Russia brings a new criminal charge against Navalny
By Anton Troianovski
MOSCOW — Russian authorities announced a new criminal charge against Alexei Navalny on Wednesday (11), signalling they would try to keep the imprisoned opposition leader behind bars until well after the country’s presidential election in 2024.
Russia’s Investigative Committee said in a statement that Navalny was charged with creating an organization that “infringes on the personal integrity and rights of citizens”, a crime punishable by as much as three years in prison. Navalny was jailed in January for violating parole and given a 2 1/2-year prison sentence that expires in late 2023.
The Investigative Committee, a powerful law enforcement body, alleged that Navalny had broken the law by establishing his Anti-Corruption Foundation, a group that Russia outlawed as extremist earlier this year.
“The foundation’s activities involved encouraging citizens to commit illegal acts,” such as attending unauthorized protests, the committee’s statement said.
The Anti-Corruption Foundation produced Navalny’s best-known material. Its slickly produced investigations of the Russian elite’s misdeeds and secrets, such as an estate hidden on the Black Sea that was said to be a presidential palace, garnered millions of views on YouTube.
The organization also, prosecutors have claimed, sought to topple “the foundations of the constitutional order”.
After years of tolerating Navalny’s opposition, President Vladimir Putin’s government has changed course.
Navalny nearly died last year after being poisoned with a nerve agent, in what he and Western officials described as a Kremlin assassination attempt. He spent months being treated and recuperating in Germany.
On returning to Russia in January, he was immediately arrested on a charge that his stay in Germany violated the terms of his parole from an earlier conviction. His jailing touched off protests across Russia.
With his organizations now declared extremist, anyone who has worked with him faces potential prosecution.
In years past, the Kremlin was believed to be wary of imprisoning Navalny for fear of a public backlash.
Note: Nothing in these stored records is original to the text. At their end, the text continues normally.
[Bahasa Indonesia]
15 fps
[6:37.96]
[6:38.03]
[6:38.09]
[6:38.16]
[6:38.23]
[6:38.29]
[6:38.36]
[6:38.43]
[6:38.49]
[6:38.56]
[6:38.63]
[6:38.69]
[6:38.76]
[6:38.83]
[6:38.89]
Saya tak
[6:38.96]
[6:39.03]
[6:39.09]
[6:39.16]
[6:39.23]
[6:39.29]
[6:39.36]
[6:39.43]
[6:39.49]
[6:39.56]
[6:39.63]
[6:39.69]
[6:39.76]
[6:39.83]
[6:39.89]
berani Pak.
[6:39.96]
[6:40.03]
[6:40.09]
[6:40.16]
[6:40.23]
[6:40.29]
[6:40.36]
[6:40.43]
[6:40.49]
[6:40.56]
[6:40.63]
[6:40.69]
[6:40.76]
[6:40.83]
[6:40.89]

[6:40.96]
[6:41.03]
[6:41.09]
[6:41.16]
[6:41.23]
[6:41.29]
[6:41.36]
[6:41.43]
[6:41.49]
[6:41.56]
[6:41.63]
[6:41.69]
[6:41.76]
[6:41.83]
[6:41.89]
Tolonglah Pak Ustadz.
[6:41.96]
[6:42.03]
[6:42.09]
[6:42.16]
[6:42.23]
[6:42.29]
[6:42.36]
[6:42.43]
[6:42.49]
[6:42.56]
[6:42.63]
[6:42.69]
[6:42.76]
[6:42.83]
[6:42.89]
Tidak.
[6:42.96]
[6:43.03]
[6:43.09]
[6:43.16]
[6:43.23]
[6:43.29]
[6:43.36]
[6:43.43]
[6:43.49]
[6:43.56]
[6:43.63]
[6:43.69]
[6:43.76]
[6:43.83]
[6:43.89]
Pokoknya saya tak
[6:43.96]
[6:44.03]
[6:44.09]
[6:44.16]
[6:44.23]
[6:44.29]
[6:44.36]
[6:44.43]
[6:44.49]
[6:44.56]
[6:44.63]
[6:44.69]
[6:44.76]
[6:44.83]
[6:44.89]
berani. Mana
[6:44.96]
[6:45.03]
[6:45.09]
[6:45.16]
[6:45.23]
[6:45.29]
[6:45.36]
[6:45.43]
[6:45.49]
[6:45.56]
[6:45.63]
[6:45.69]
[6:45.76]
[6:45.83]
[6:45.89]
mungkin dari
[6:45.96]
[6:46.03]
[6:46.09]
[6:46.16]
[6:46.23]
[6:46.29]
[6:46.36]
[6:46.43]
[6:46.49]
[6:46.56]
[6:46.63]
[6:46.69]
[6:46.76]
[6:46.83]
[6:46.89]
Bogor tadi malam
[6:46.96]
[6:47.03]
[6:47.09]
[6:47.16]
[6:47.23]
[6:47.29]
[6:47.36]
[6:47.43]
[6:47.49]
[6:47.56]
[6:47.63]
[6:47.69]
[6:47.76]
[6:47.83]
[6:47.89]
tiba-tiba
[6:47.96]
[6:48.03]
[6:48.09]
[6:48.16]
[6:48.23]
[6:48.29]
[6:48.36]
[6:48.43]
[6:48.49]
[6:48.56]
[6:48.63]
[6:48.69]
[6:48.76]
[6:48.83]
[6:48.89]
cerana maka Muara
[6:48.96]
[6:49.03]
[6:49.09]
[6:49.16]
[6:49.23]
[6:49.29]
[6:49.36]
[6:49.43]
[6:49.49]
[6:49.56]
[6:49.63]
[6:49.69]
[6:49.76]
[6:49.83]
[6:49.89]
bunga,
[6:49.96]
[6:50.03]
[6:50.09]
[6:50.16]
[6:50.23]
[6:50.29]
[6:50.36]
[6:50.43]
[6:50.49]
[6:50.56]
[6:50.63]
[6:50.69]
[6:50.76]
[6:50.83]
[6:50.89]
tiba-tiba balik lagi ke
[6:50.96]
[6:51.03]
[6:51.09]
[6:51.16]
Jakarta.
But with the new charges, authorities are signalling they are ready to keep Navalny locked up for years more. That would mean that in 2024 — when Putin is expected to stand for a fifth term as president — his highest-profile opponent would still be in prison.
“No one infringes on the personal integrity and rights of citizens as much as Putin himself and all his henchmen, including the Investigative Committee, do,” Navalny’s team said in a post to the social network Telegram in response to the new charges.
Two aides to Navalny, Leonid Volkov and Ivan Zhdanov, have also been charged with crimes. But like many of his associates, they are now outside the country, seeking refuge from prosecution while trying to use the internet to influence Russian politics from exile. They are working to deploy a coordinated protest vote in next month’s nationwide parliamentary elections, hoping that they will be able to loosen Putin’s hold on the country’s rubber-stamp legislature.
“We have to come together and be smart about how we vote,” a post on Navalny’s Telegram account said Wednesday.